SymbioticA was established to provide a situation where interdisciplinary research and other knowledge and concept generating activities can take place. SymbioticA offers a new means of artistic inquiry, one in which artists actively use the tools and technologies of science - not just to comment about them - but also to explore their possibilities. It also provides an opportunity for researchers to pursue curiosity-based explorations free of the demands and constraints associated with the current culture of scientific research while still complying with regulations.

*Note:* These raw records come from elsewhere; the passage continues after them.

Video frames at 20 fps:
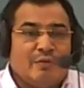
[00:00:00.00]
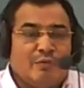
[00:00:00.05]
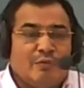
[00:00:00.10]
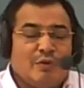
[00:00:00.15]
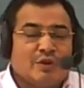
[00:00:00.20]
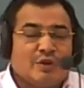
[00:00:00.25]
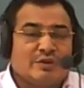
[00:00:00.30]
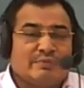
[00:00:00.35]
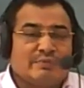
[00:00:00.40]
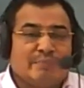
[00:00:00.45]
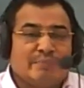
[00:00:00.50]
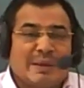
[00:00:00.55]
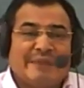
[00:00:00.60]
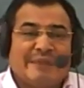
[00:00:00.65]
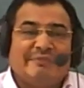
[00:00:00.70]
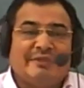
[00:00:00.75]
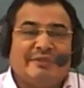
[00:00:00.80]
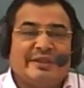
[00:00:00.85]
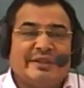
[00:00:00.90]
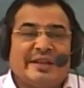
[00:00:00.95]
was
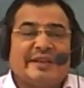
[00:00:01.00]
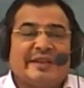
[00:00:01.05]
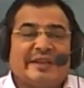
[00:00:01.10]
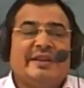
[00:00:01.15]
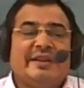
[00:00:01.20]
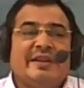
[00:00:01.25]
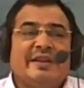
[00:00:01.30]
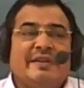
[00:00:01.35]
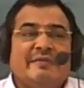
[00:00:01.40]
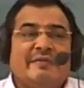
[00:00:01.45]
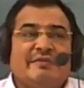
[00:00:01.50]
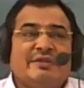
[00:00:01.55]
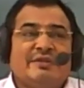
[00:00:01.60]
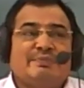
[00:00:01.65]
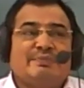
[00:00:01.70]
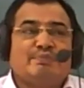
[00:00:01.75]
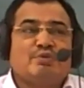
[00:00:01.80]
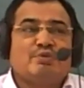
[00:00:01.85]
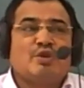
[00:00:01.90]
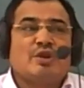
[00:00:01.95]
benefited with
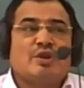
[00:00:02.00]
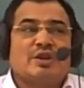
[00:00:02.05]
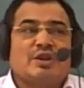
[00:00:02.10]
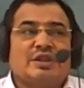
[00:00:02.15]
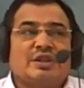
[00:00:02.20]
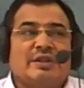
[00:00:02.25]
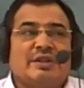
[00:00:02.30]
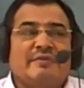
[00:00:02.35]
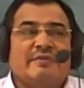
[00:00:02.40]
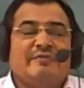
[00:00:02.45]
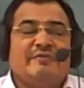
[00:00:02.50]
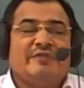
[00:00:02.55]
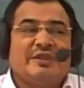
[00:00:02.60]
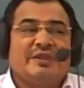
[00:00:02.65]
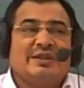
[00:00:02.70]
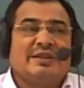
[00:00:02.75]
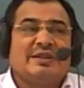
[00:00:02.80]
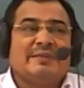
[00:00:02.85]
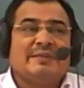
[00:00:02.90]
production withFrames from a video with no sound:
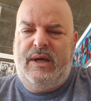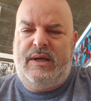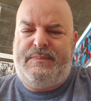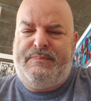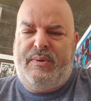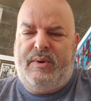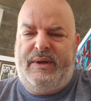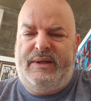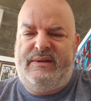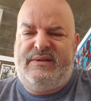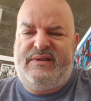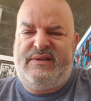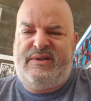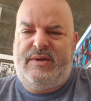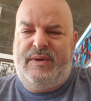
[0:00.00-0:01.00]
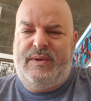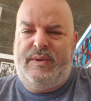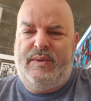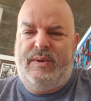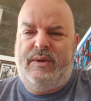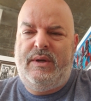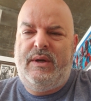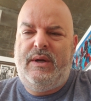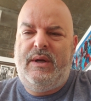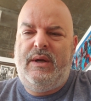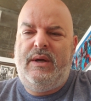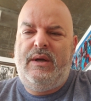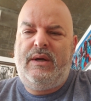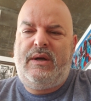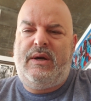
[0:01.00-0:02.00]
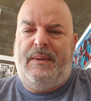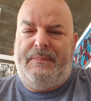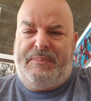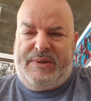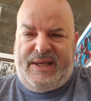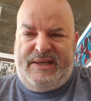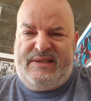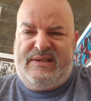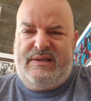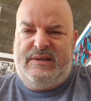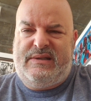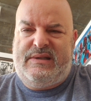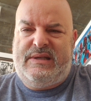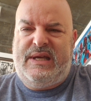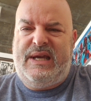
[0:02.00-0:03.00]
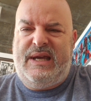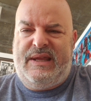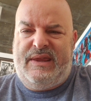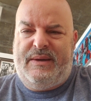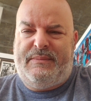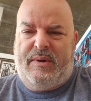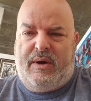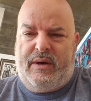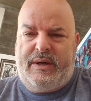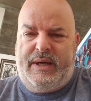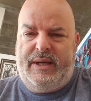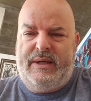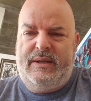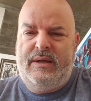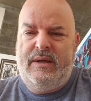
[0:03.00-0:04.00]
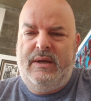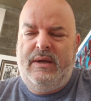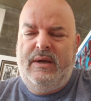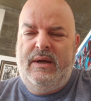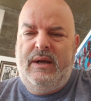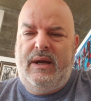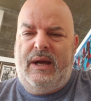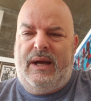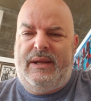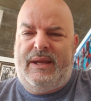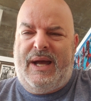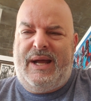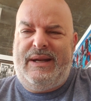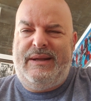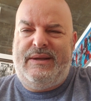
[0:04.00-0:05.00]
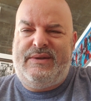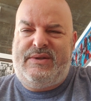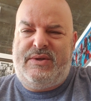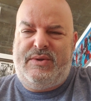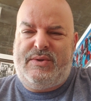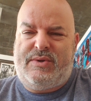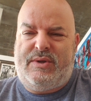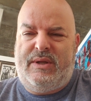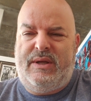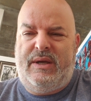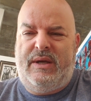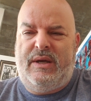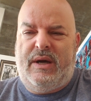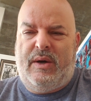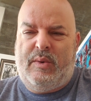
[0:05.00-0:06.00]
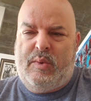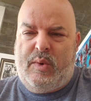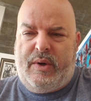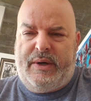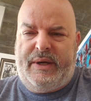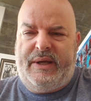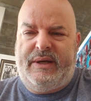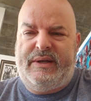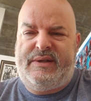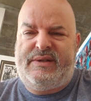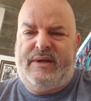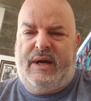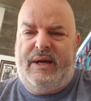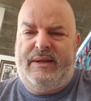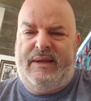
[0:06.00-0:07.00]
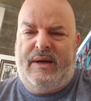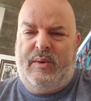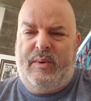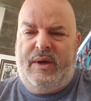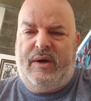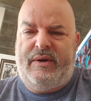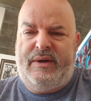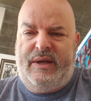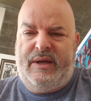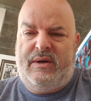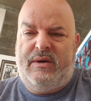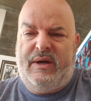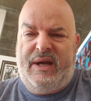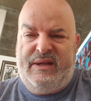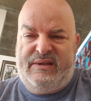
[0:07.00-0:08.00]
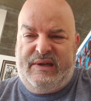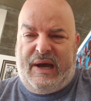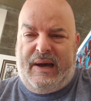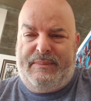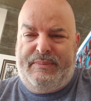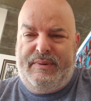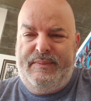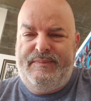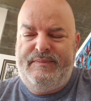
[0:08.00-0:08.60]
it points to complacency in the market, and that is usually a warning sign that we are near a top.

D E F I N E C L O T H I N G

‘It may not be possible to define a particular piece of clothing or a specific garment as an item of fashion, but it should be possible to ascertain whether a particular piece of clothing is functioning as fashion. In the same way as a bin liner, for example, is not an item of dress until someone wears it. So a garment is not an item of fashion until someone uses it to indicate their actual or ideal place in a social structure.’
Barnard, M 2002, Fashion As Communication, Second Edition, Routledge, London.


Erwin Wurm, Plastic Process



the general response to whether the shirt was being worn was "from some angles"

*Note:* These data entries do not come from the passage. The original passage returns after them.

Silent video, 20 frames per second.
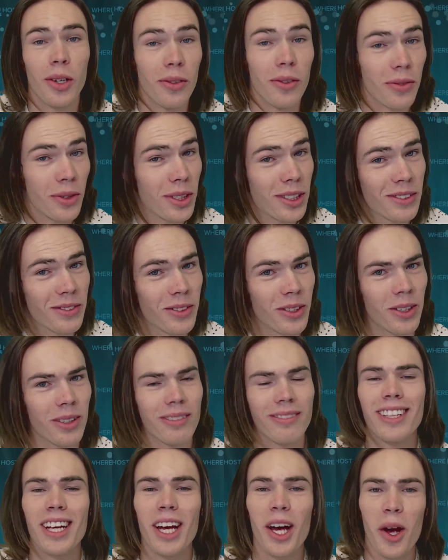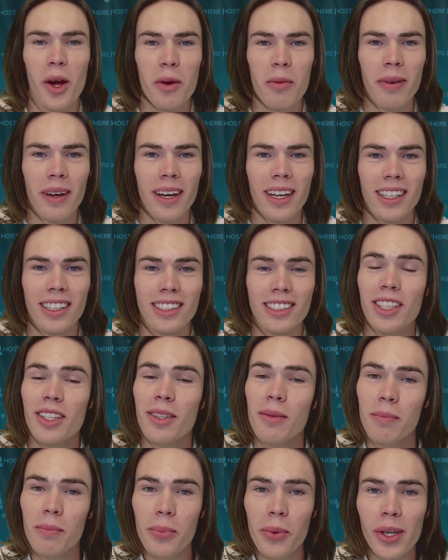first of all, their homepage,
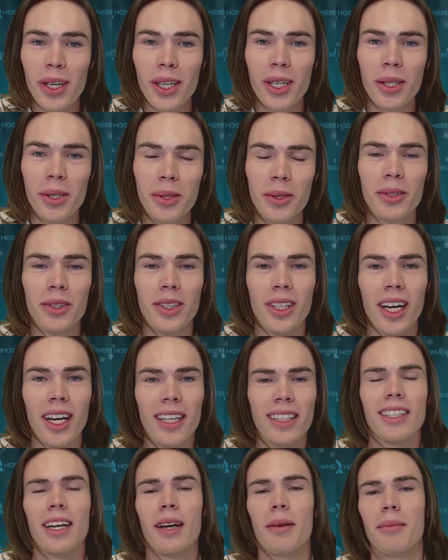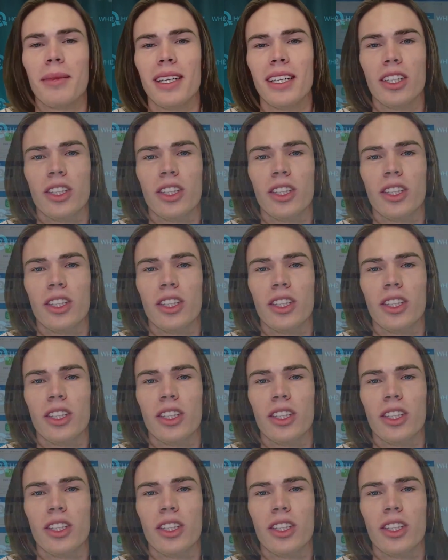pretty cool, right? I mean,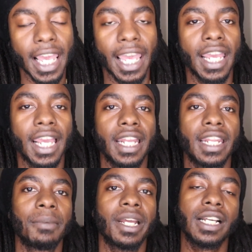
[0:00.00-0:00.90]

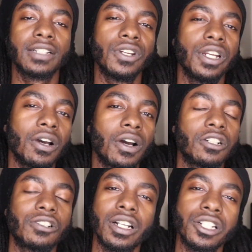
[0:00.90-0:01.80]
and in my next video
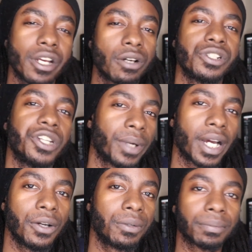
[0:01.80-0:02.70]
I'll try to shout you
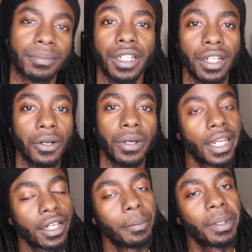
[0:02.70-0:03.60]
out. You know, it
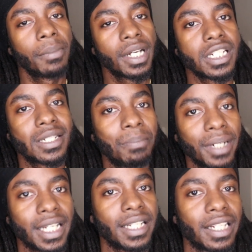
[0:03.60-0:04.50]
ain't gonna be much,
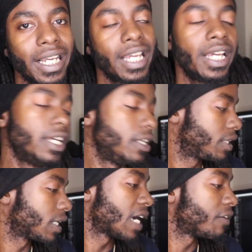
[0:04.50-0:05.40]
but
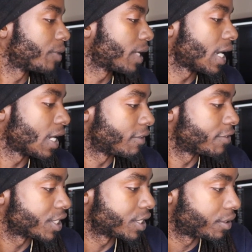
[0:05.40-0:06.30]
you could have what I have,
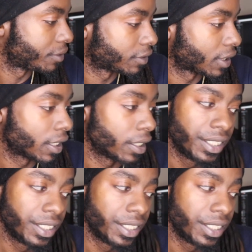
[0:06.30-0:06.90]
shit, atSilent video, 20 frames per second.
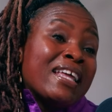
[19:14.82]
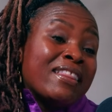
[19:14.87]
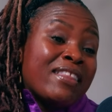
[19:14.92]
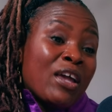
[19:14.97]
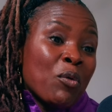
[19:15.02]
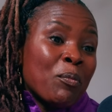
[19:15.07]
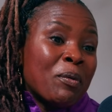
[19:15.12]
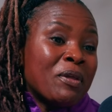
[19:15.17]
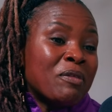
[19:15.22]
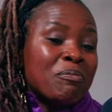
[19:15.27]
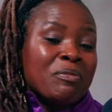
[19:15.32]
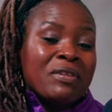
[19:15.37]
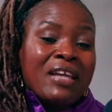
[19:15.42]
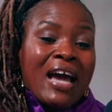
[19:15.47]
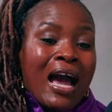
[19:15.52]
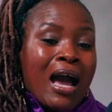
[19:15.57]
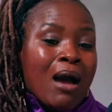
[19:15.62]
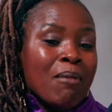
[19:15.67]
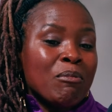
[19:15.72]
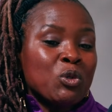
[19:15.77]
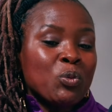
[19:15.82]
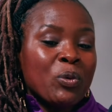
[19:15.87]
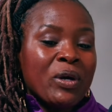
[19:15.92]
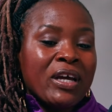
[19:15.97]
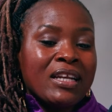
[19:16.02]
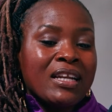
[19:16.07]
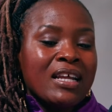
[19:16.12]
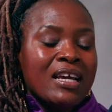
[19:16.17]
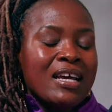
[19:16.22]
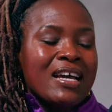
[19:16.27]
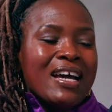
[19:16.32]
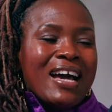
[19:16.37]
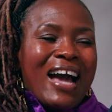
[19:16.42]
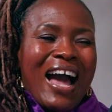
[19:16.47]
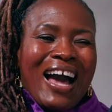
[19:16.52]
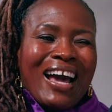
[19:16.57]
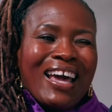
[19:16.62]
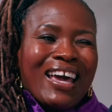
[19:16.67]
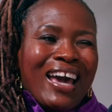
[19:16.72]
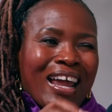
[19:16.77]
there have been times when
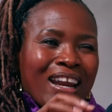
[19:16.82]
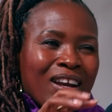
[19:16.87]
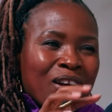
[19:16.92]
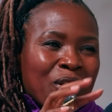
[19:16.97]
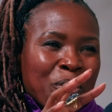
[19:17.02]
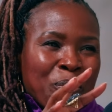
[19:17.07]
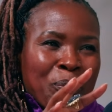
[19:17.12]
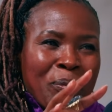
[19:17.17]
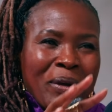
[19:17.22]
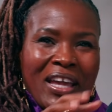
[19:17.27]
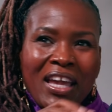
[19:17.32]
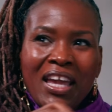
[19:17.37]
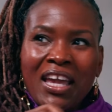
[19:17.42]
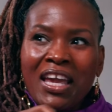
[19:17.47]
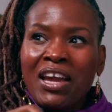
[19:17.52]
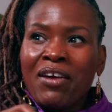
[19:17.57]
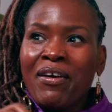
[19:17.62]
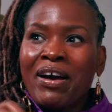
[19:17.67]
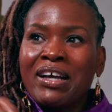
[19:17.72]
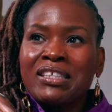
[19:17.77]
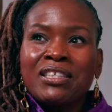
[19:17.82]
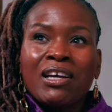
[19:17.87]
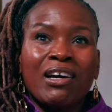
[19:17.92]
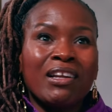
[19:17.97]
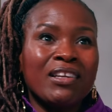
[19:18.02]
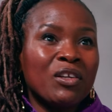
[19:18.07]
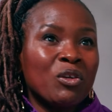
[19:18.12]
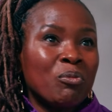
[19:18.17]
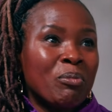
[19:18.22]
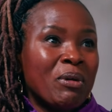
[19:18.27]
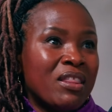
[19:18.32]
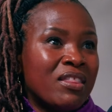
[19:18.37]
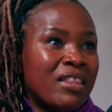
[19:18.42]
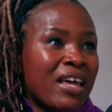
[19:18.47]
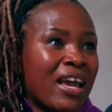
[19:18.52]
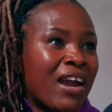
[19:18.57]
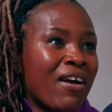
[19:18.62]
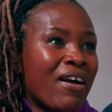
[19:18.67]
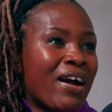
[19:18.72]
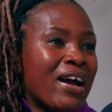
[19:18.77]
I got a little bit here, I saw a little bit
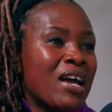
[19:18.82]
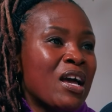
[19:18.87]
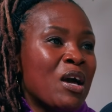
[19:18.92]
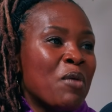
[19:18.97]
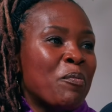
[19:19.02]
there,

which garment is the model wearing - the more conservative, recognisable tailored jacket or the unconventional but 'worn' screen/mini dress?



at what point does this garment stop being considered ‘clothing’?
What makes a a piece of clothing a piece of clothing? At what point does a piece of
clothing no longer qualify as a piece of clothing? If the garment is constructed from
a material which is sheer, loosely woven or has holes in it, is it still clothing? if it is
an object/smell/substance not usually associated with the body but is interacting with
the human form is it clothing? is the act of ‘wearing’ something purely subjet to
proximity to self, or is it more dependent on the accepted manner or representation
of how a human would traditionally ‘wear’ something?
To paraphrase Magritte; if I say I’m wearing a garment, is it a garment?
I suggests that as long as the seams in a garment relate to particular anatomical
points on the body which allow the wearer to achieve freedom of movement then the garment is a functioning garment. The further the fabrication moves around the body from these particular points the more ‘decorative’ it becomes.
The façade, or face, of a building or dress, could be considered to be decorative. The foundations or structural devices on which the ‘face’ is supported is, however, intrinsic to the design’s purpose. For this reason, i regard the fabric between seams, darts and other construction devices to be ‘filler’ and therefore surplus to requirements.